Phototherapies offer promising alternatives to traditional cancer therapies. Phototherapies mainly rely on manipulation of target tissue through photothermal, photochemical, or photomechanical interactions. Combining phototherapy with immunotherapy has the benefit of eliciting a systemic immune response. Specifically, photothermal therapy (PTT) has been shown to induce apoptosis and necrosis in cancer cells, releasing tumor associated antigenic peptides while sparing healthy host cells, through temperature increase in targeted tissue. However, the tissue temperature must be monitored and controlled to minimize adverse thermal effects on normal tissue and to avoid the destruction of tumor-specific antigens, in order to achieve the desired therapeutic effects of PTT. Techniques for monitoring PTT have evolved from post-treatment quantification methods like enzyme linked immunosorbent assay, western blot analysis, and flow cytometry to modern methods capable of real-time monitoring, such as magnetic resonance thermometry, computed tomography, and photoacoustic imaging.
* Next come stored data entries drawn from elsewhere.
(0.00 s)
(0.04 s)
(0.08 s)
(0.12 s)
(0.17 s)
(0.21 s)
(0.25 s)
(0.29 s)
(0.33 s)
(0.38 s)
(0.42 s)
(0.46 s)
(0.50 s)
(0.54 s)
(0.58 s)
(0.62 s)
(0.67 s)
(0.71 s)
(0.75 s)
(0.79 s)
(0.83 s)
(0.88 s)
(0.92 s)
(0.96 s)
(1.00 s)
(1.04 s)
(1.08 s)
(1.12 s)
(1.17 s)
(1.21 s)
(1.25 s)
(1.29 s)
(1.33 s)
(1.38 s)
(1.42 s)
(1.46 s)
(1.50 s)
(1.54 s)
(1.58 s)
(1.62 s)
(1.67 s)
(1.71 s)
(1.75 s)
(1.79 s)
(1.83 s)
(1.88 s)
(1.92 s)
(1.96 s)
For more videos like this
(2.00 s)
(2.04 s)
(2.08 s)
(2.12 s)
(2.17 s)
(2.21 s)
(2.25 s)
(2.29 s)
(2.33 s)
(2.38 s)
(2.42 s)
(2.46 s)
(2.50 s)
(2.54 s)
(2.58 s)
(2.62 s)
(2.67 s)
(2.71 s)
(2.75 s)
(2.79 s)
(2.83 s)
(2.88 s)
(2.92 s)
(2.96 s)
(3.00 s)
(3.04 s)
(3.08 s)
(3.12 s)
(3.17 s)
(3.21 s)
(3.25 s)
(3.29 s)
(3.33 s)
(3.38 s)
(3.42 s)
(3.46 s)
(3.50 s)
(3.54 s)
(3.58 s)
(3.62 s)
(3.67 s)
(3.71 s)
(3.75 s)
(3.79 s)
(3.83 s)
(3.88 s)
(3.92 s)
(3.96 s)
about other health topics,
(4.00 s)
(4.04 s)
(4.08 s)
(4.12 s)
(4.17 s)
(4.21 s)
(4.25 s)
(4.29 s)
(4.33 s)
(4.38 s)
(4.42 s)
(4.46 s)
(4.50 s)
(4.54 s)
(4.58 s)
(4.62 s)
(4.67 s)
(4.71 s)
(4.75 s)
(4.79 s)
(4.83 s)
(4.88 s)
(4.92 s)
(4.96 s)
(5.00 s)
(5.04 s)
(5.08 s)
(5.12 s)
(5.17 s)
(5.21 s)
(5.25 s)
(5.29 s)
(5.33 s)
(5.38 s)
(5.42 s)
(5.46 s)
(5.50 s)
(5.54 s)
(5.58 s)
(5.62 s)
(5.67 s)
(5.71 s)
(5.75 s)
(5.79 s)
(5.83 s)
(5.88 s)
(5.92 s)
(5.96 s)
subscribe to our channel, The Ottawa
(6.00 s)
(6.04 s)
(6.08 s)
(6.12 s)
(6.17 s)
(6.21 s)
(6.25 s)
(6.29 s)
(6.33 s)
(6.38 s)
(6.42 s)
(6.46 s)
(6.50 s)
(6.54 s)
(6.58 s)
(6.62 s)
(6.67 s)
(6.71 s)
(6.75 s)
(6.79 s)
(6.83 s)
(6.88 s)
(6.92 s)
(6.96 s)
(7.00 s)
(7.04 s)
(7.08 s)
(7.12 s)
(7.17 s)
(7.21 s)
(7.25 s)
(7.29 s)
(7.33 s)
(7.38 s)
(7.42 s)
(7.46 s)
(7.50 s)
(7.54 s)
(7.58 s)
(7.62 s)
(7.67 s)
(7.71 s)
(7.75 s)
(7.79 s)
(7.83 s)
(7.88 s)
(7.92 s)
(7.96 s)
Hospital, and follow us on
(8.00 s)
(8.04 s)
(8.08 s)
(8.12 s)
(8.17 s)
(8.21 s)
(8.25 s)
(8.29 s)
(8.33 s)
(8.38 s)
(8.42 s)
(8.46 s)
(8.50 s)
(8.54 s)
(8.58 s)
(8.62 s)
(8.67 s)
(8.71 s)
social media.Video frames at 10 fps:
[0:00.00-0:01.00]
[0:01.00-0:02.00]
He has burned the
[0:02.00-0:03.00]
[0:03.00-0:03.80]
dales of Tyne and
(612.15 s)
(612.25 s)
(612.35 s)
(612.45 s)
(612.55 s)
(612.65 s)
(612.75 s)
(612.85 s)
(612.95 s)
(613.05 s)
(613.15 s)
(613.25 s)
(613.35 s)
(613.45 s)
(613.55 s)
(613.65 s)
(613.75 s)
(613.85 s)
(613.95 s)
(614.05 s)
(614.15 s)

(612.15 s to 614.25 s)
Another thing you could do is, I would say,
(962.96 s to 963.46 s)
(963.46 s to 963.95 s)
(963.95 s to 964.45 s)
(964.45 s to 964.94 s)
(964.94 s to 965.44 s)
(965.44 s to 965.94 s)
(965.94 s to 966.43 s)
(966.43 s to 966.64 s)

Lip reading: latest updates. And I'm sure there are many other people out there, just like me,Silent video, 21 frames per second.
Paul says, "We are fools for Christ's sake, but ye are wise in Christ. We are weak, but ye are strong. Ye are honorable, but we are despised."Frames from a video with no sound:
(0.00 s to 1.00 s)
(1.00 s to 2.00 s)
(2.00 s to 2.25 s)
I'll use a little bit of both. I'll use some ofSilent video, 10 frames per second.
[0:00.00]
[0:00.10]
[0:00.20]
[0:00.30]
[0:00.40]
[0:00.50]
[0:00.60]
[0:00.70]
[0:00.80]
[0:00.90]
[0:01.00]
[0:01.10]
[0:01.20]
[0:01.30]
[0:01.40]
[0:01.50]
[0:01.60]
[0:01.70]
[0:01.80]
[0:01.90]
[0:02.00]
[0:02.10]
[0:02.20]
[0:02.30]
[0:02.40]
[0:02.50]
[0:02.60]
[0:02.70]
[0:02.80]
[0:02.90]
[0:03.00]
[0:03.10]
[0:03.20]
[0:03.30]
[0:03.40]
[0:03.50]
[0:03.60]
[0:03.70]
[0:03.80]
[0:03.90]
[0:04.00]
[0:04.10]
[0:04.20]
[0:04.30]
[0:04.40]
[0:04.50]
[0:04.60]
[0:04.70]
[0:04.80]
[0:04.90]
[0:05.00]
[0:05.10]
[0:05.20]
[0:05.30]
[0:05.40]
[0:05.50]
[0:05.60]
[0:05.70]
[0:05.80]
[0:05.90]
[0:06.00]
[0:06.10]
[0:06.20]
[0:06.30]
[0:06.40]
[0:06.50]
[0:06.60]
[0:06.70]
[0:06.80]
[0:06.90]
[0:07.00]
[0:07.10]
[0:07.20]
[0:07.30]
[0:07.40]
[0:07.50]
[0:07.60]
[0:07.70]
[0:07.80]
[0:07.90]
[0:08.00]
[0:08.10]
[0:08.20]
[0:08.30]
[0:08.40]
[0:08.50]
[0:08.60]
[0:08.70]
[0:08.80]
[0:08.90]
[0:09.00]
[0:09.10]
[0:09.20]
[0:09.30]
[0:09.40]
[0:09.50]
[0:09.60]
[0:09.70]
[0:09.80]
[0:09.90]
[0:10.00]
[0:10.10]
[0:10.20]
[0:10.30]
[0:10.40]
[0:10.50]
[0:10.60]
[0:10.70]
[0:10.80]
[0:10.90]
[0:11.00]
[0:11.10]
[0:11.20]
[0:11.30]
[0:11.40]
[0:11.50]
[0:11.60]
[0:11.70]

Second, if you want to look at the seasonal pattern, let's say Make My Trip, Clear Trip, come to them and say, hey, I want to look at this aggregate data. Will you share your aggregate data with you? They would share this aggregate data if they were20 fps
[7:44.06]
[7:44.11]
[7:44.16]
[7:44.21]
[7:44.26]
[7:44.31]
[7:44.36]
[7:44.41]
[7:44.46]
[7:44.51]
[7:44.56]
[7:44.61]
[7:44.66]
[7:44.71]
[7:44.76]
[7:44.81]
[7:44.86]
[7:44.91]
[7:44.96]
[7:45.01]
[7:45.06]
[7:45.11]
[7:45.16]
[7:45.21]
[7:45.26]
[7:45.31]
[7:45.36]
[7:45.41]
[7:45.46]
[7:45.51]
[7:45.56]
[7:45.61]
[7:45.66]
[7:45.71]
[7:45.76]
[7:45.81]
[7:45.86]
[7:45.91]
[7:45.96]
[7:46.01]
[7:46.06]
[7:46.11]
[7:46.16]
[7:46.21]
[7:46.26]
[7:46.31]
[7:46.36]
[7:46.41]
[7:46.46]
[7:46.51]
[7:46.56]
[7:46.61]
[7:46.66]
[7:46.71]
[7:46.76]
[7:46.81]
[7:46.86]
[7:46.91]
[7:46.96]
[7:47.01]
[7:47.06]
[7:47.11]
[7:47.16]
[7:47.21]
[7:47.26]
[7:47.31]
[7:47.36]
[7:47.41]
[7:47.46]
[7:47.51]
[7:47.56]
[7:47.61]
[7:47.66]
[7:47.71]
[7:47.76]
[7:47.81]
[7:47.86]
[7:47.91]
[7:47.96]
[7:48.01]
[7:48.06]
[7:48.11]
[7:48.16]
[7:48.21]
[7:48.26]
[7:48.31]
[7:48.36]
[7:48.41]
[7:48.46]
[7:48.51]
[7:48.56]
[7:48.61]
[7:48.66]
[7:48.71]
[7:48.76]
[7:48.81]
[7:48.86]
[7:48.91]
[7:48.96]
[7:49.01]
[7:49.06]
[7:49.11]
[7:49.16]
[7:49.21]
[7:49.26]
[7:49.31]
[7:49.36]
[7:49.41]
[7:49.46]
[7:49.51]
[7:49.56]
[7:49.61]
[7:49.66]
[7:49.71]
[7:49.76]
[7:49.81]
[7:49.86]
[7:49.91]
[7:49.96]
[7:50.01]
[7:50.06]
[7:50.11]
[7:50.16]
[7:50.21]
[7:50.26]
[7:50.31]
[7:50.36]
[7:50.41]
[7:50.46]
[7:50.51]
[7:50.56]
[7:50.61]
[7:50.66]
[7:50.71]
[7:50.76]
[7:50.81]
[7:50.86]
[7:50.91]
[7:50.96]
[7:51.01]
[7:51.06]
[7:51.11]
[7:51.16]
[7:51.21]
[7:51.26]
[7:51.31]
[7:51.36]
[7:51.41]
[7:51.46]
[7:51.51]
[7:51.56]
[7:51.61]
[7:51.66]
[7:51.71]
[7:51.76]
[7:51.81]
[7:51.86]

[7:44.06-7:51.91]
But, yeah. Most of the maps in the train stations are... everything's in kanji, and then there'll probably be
Monitoring methods are largely chosen based on the type of light delivery to the target tissue. Interstitial methods of thermometry, such as thermocouples and fiber-optic sensors, are able to monitor temperature of the local tumor environment. However, these methods can be challenging if the phototherapy itself is interstitially administered. Increasingly, non-invasive therapies call for non-invasive monitoring, which can be achieved through magnetic resonance thermometry, computed tomography, and photoacoustic imaging techniques. The purpose of this review is to introduce the feasible methods used to monitor tissue temperature during PTT. The descriptions of different techniques and the measurement examples can help the researchers and practitioners when using therapeutic PTT.

在癌症光热治疗期间监测组织温度。
光疗法为传统的癌症疗法提供了有希望的替代方案。光疗法主要依靠通过光热、光化学或光力学相互作用来操纵靶组织。光疗与免疫疗法相结合的好处是引起全身免疫反应。具体来说,光热疗法(PTT)已被证明可以诱导癌细胞凋亡和坏死,释放肿瘤相关的抗原肽,同时保留健康的宿主细胞,通过在靶组织中升高温度。然而,为了达到预期的PTT治疗效果,必须监测和控制组织温度,以尽量减少对正常组织的不利热效应,并避免破坏肿瘤特异性抗原。监测PTT的技术已经从酶联免疫吸附测定、western blot分析和流式细胞术等治疗后定量方法发展到能够实时监测的现代方法,如磁共振测温、计算机断层扫描和光声成像。监测方法的选择在很大程度上是基于光传递到目标组织的类型。温度测量的间隙方法,如热电偶和光纤传感器,能够监测局部肿瘤环境的温度。然而,如果光疗法本身是间隙性的,这些方法可能具有挑战性。越来越多的非侵入性治疗需要非侵入性监测,这可以通过磁共振测温、计算机断层扫描和光声成像技术来实现。本文综述的目的是介绍PTT过程中组织温度监测的可行方法。不同技术的描述和测量实例可以帮助研究者和实践者使用治疗性PTT。
本文章由计算机程序翻译,如有差异,请以英文原文为准。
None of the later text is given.